小説としては当然コンビニで働くうちに細々とトラブルが起こったり、異分子が入ってきたりして物語としての紆余曲折が入っていくわけだけれど、その辺りは未読の方に実際に小説を読む楽しみを取っておくために詳細は触れない。ここからは自分が感じたこの小説のテーマについて話してみたいと思う。

この『コンビニ人間』を読みながら(実際には聞きながら)感じたのは、この小説は人間社会における"普通"と"普遍"に光を当てたいのだなと感じた。身近にある"普通"、連綿と続く"普遍"。

「普通って何だろう」というのは、多くの人が一度は考えることだと思う。
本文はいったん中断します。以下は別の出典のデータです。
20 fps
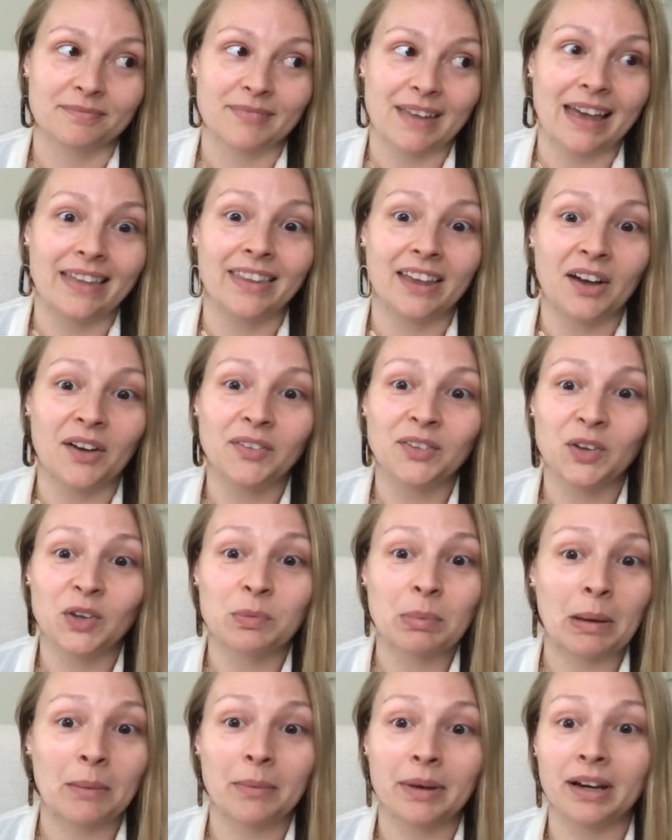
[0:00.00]
And they also
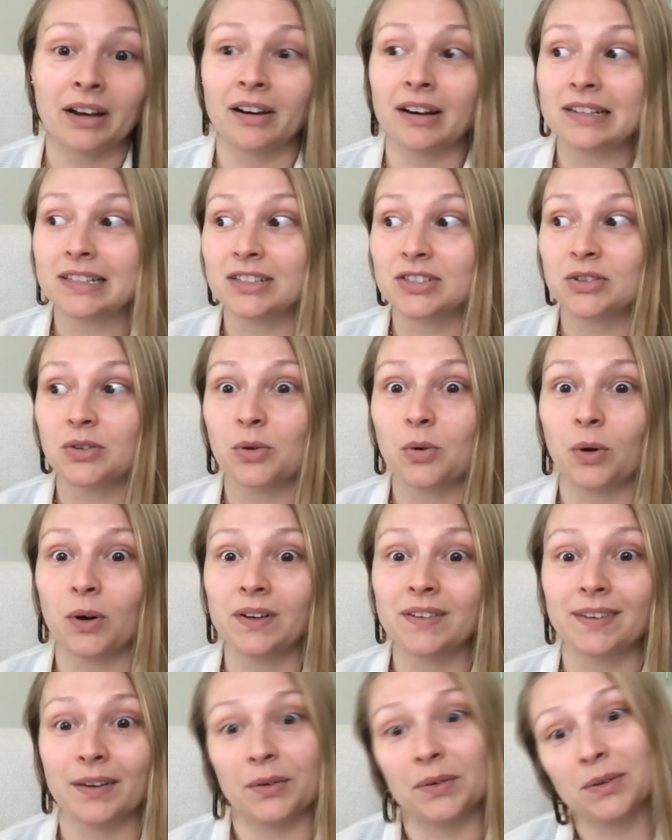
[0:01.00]
spent money on a digital
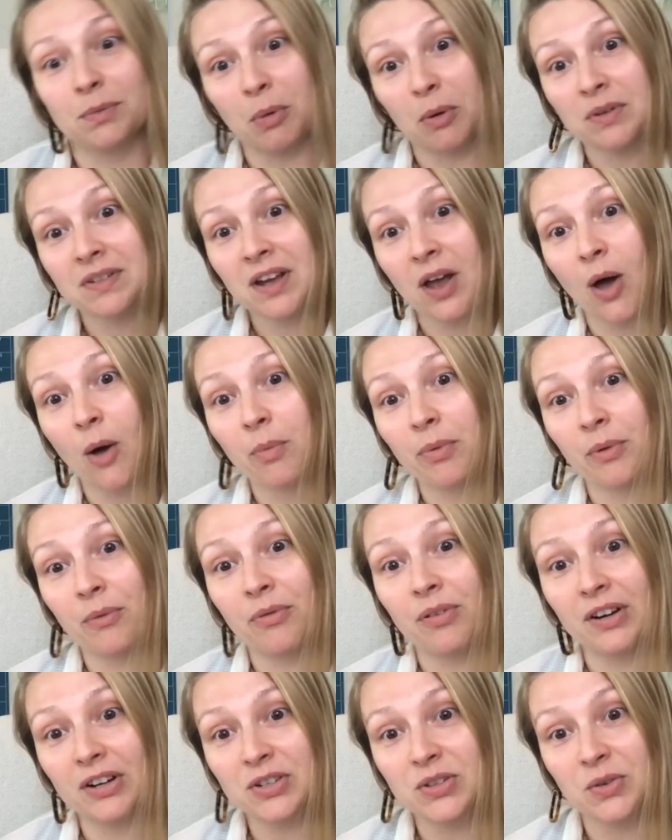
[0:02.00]
course that was supposed to help them
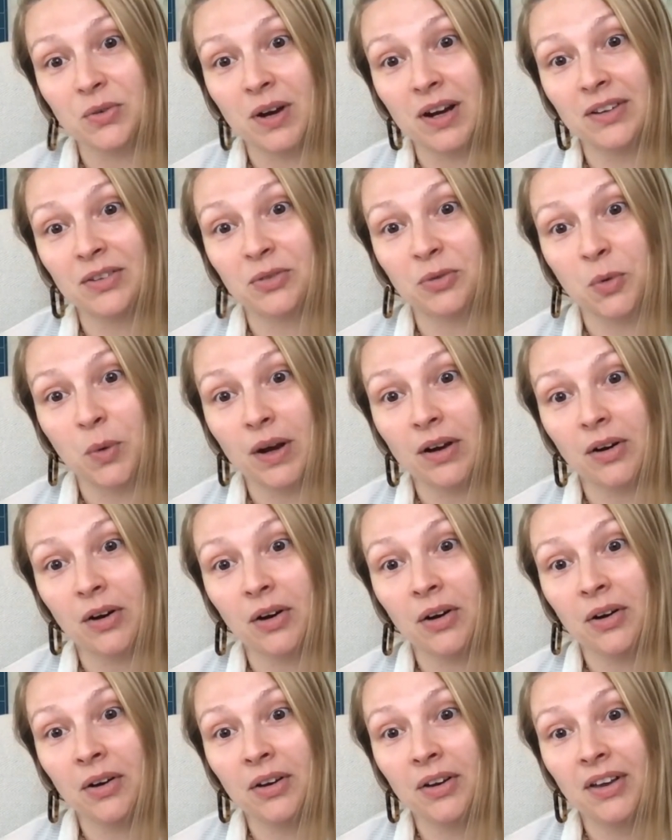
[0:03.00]
finish the race
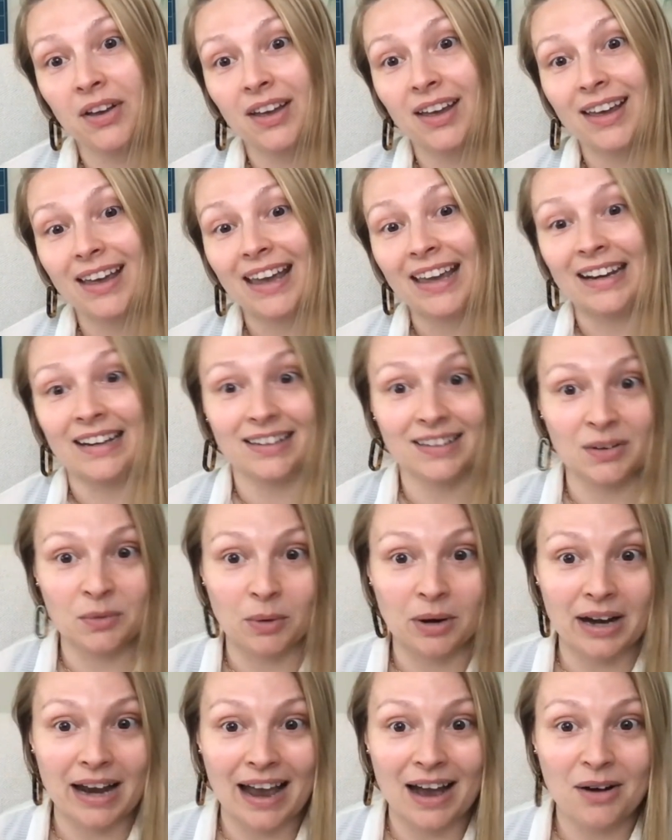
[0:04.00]
quicker, and it didn't
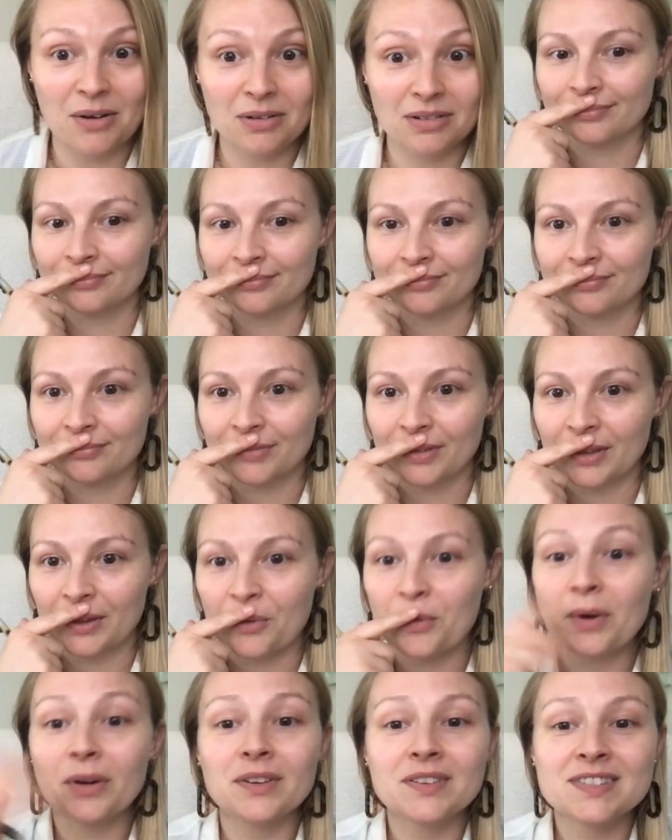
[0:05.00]
work out.
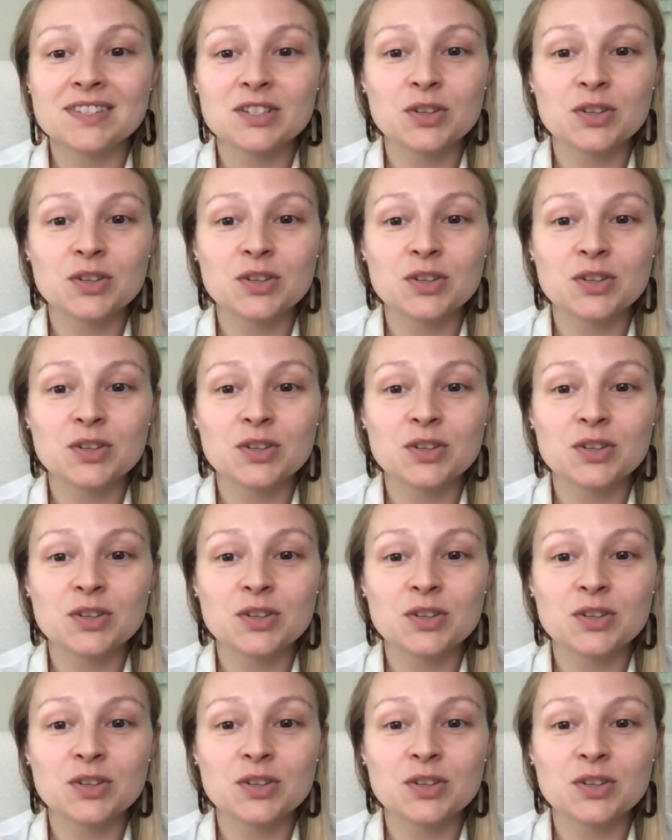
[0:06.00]
Whereas the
みんな簡単に言うけれど、普通とは何か?この普通が根本的に全く理解できない主人公は、コンビニではマニュアルに従うことで普通を体現するし、休憩時間等で雑談をする時などは自分の周りにいる人で印象がいい人の話し方の真似をし、こういう場合はこういう反応を返しておけば普通と見られるというあらかじめ用意した定石(それはあらかじめ「普通の」妹と相談してまで用意したものもある)を使い、精一杯普通であろうとする。それは普通が全く理解できない、つまり普通でない彼女が普通であるための戦術だ。

翻して見ると、普通であるということはすなわち周りの期待値から外れないということを意味する。相手の期待に反かないことが普通であるわけだ。それはなんと移ろいやすいものであろうか。相手が変われば、場が変われば、その相手や場が期待するものは変わり、当然"普通"の基準もまた変わってくる。冷静に考えれば、そんな移ろいやすい"普通"をあらゆる場に応じて体現していられるという能力は実は物凄く多くの情報処理の果てに生まれたとんでもない異能なのかもしれない。それは人間が社会を円滑に営む上で身につけてきた感覚であり能力であるのだろうけれど、もしその能力が欠落していたとしたらその場からどれだけ多くの情報を読み込めば"普通"が判断できるのだろうか?主人公の混乱はまさにこれであると思う。

もうひとつこの作品のテーマに"普遍"というものがあると感じた。作中のある登場人物は、盛んに縄文時代から人間というものは変わっていないということを述べる。それは普遍的な人間の性質ということだろう。相手や場によって移ろいやすい"普通"と違って、"普遍"は長い時を経ても場が変わっても変わらない。なにしろ縄文時代から変わってないと言うのだから。

だが、本当に何も変わらないものが普遍なのだろうか?この作品はそう問いかけているように思える。何年もコンビニに買い物に来るお客が「本当にここは変わらない」と言うけれど、実際にはその何年の間に並ぶ商品も変われば店員も何人も変わっている。目の前を流れる川はずっと同じ川に見えるけど、実際はさっき見た水はもうずっと下流に行ってしまい、今はさっきとはまた違う水が流れている。そのような描写がこの作品には頻繁に出てくる。同じに見えるものでも、実際は変わっているんだよと。では、変わらないとは、"普遍"とは何だろう?と。

この作品が出した(とりあえずの)答えは、「同じに見えることが大事」だということだと思う。"普通"とは相手が自分達と同じだと思えることだ。"普遍"とは対象がずっと同じだと思えることだ。"普通"に働くのは同族意識による同質性の原理だし、"普遍"に働くのは時間意識に対する同質性の原理だ。どちらも実際に同じであるかどうかより、同じであると思えること、同じであるから理解できると思えることが大事なのだ。それは人間が社会を営む上でお互いを理解するプロセスを減らすための同質性なのかもしれない。

その同質性をどのレベルで意識していくことが人生なのか?人間として?日本人として?もっと小さな地域の人として?あるいは特定の組織の人間として?あるいは特定の関係性のみにおいて?どのレベルに同質性を最適化するかで生き方が変わる。これまでの日本社会の真面目に勉強して社会に出て結婚して子供を持って生きるのが当たり前という"普通"は、今もっと細分化された普通になりつつある。これまで日本社会が作り上げてきた"普通"や"普遍"は今の時代では固定化されすぎて窮屈になってきている。これからは漠然と"普通"でいようとすることに努力するよりも、自分が"普通"でいられる場所を探すべきなのではないだろうか。そうこの作品は問いかけているように思えた。主人公も、最後はそのような生き方を選択するのだから。